● **Exercise material**:
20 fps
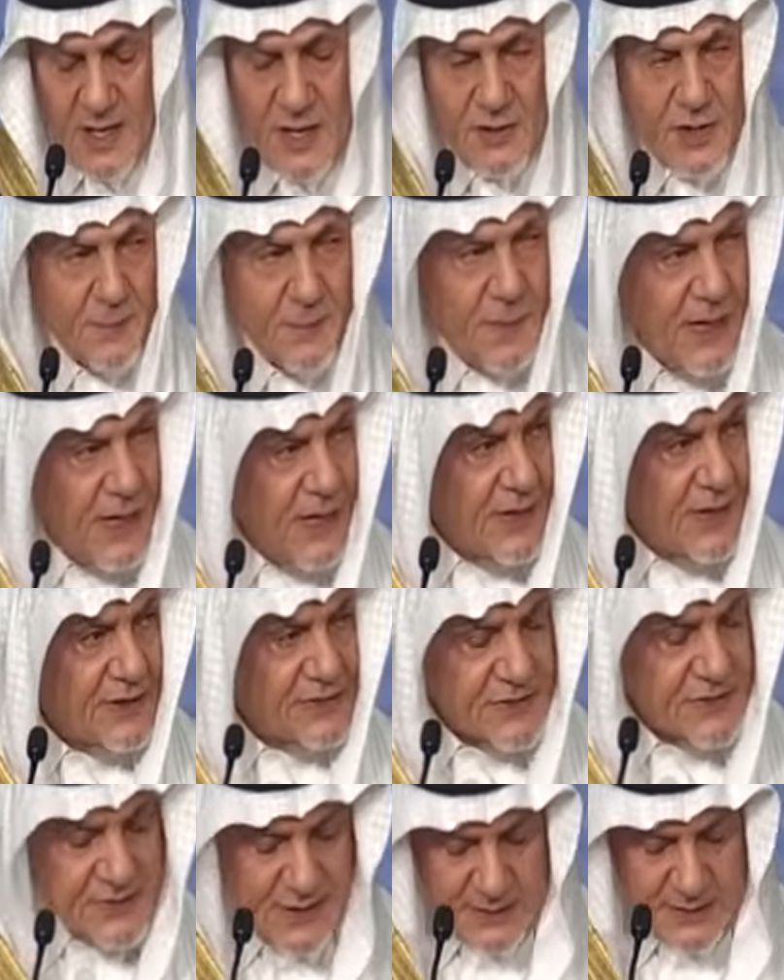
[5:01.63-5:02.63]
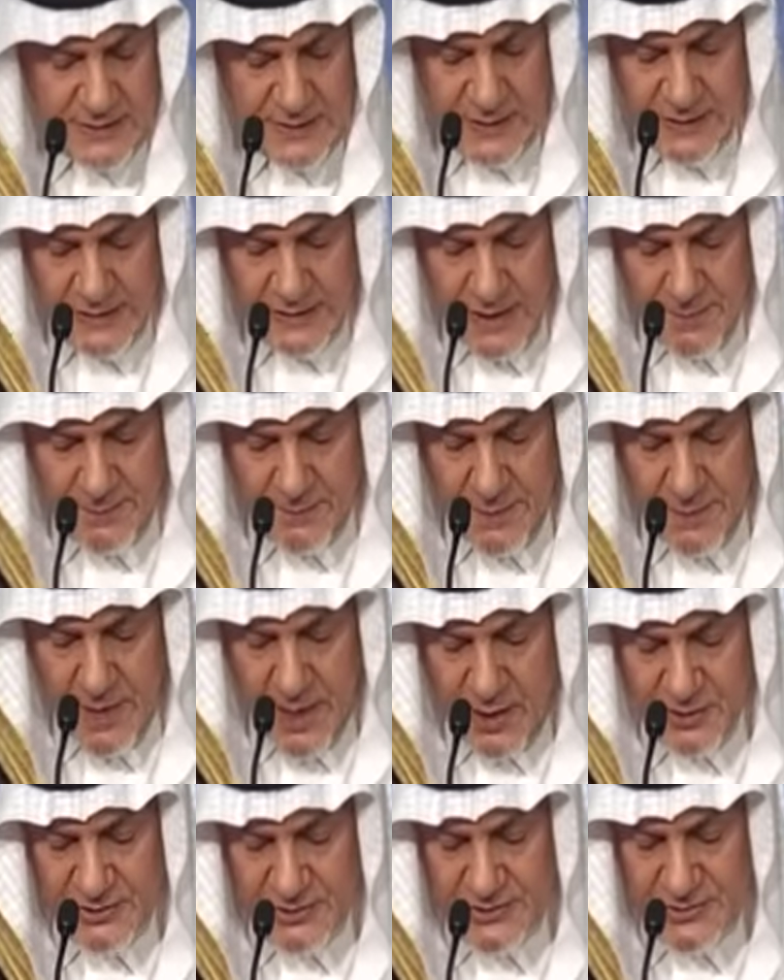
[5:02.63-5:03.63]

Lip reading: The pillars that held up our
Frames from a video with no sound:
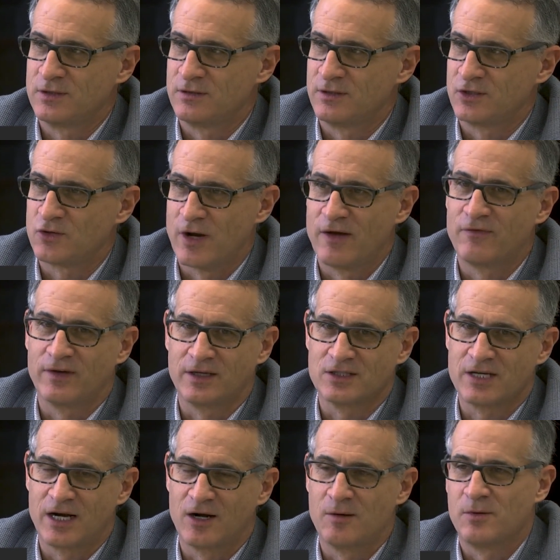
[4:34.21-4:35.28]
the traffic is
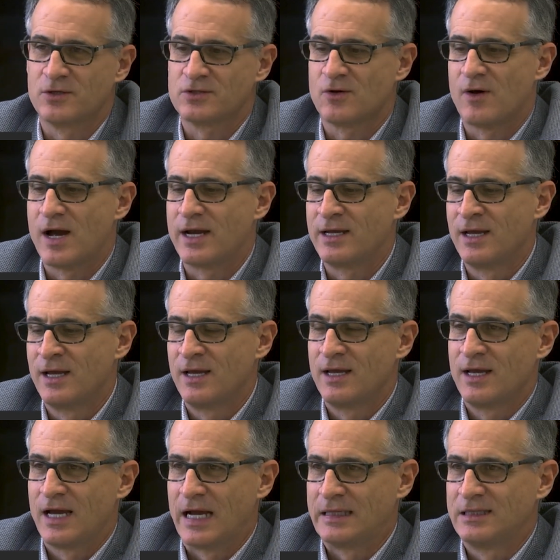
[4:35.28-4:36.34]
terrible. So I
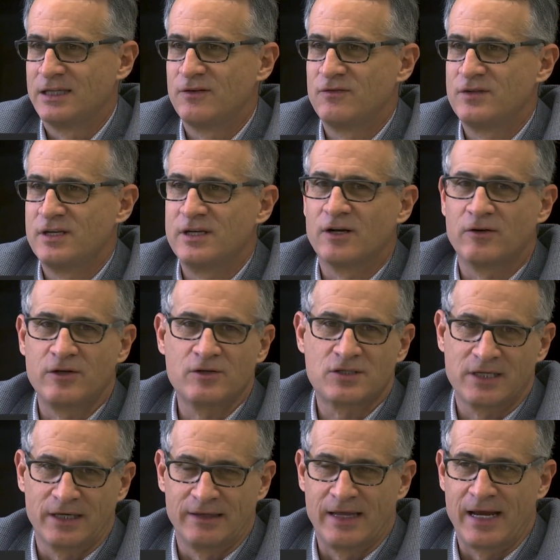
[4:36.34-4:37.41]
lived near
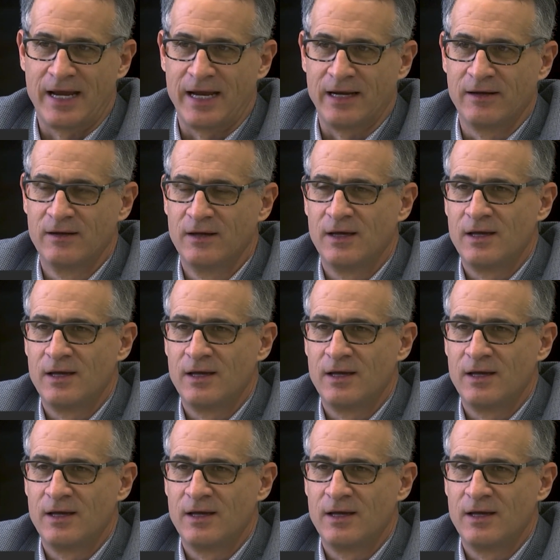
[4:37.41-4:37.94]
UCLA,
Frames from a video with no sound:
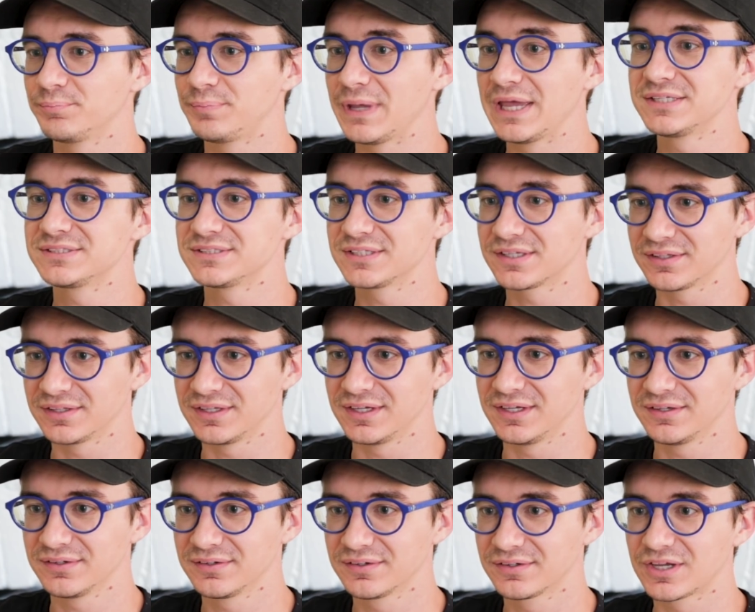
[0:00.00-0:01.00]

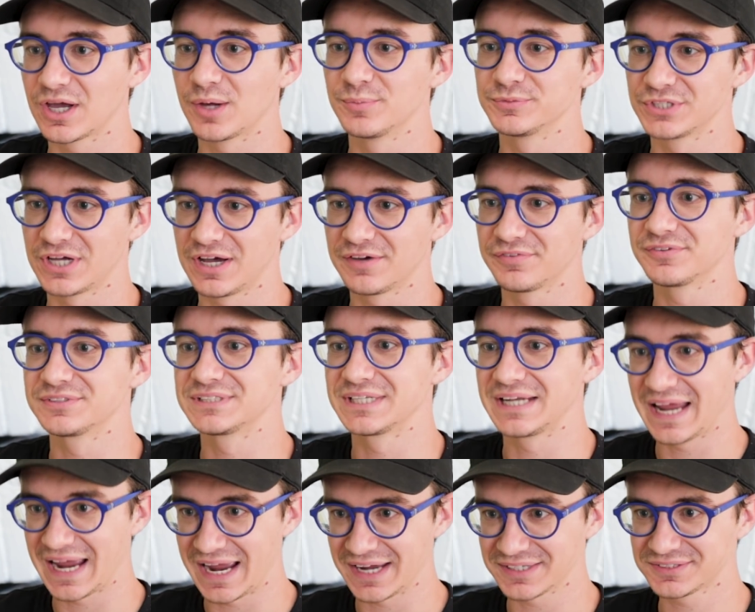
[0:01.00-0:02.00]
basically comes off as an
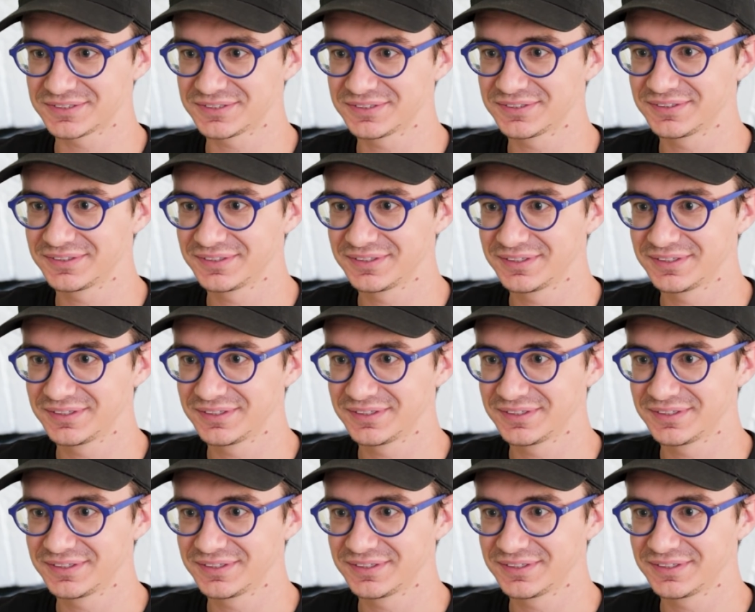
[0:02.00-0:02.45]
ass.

● **Problem details**:
Could you output all the entries above exactly as written, leaving out the pictures?

● **Exercise response**:
20 fps
[5:01.63-5:02.63]
[5:02.63-5:03.63]

Lip reading: The pillars that held up our
Frames from a video with no sound:
[4:34.21-4:35.28]
the traffic is
[4:35.28-4:36.34]
terrible. So I
[4:36.34-4:37.41]
lived near
[4:37.41-4:37.94]
UCLA,
Frames from a video with no sound:
[0:00.00-0:01.00]

[0:01.00-0:02.00]
basically comes off as an
[0:02.00-0:02.45]
ass.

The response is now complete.